- Theatrical release poster
- Directed by: Shareeph Mansuri Saranawala
- Written by: Shareeph Mansuri Saranawala Andaaz Khan
- Produced by: Ajay Gupta Jayshree Bothra
- Starring: Omkar Das Manikpuri, Razzak Khan Jordiya Anna Himani Shivpuri
- Cinematography: Gopal Dey
- Edited by: Pramod Mourya
- Music by: Nizam Khan
- Production company: Vinay Arts
- Distributed by: Manoj Nandwana (Jai Viratra Entertainment Limited)
- Release date: 11 July 2014;
- Country: India
- Language: Hindi

= Munna Mange Memsaab =

Munna Mange Memsaab (Hindi: मुन्ना मांगे मेमसाब) is a 2014 Hindi movie.
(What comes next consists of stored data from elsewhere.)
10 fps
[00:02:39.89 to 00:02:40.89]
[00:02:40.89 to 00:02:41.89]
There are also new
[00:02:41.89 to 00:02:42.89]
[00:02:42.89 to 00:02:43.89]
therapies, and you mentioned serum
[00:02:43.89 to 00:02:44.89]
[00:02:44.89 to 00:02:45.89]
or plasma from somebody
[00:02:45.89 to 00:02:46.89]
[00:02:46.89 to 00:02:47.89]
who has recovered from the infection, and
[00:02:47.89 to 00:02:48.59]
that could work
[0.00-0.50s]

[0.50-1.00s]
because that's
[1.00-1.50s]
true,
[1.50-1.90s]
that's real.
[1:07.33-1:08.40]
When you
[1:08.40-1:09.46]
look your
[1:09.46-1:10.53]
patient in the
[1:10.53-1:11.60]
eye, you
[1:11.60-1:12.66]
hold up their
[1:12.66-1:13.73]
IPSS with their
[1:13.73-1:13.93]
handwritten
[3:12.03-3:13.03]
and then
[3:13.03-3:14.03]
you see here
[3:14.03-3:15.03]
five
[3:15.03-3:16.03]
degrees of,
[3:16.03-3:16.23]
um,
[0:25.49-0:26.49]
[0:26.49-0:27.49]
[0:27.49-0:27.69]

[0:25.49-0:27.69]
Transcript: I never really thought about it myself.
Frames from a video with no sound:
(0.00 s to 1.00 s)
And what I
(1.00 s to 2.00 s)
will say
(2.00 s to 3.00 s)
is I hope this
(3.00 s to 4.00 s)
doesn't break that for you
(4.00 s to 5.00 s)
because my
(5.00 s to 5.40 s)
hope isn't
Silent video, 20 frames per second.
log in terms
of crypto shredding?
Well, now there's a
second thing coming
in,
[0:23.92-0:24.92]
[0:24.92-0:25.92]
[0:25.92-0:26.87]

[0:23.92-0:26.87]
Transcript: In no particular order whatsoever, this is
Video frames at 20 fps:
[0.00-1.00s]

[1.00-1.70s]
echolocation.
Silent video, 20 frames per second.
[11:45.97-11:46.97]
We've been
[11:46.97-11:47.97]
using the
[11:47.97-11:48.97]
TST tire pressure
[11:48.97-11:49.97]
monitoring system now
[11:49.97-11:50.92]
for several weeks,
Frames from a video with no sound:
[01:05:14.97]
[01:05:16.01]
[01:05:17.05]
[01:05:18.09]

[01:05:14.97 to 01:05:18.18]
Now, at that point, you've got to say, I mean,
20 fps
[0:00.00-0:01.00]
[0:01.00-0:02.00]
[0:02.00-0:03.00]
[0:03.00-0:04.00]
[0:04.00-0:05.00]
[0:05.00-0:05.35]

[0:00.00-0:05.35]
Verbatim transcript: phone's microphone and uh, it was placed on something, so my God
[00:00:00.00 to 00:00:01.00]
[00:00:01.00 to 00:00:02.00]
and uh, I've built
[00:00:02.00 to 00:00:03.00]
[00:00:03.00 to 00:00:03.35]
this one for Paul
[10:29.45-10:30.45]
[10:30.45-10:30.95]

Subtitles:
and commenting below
The film stars Omkar Das Manikpuri of Peepli Live fame amongst others.

==Cast==
- Omkar Das Manikpuri as Munna
- Razak Khan
- Jordiya Anna
- Himani Shivpuri
- Mushtak Khan
- Chandu Nangaliya

==Production==
Munna Mange Memsaab has been in the making for some time now. This film is directed by Shareeph Mansuri Saranawala while Ajay Gupta and Jayshree Bothra are the producers. The film will be distributed by Jai Viratra Entertainment Limited.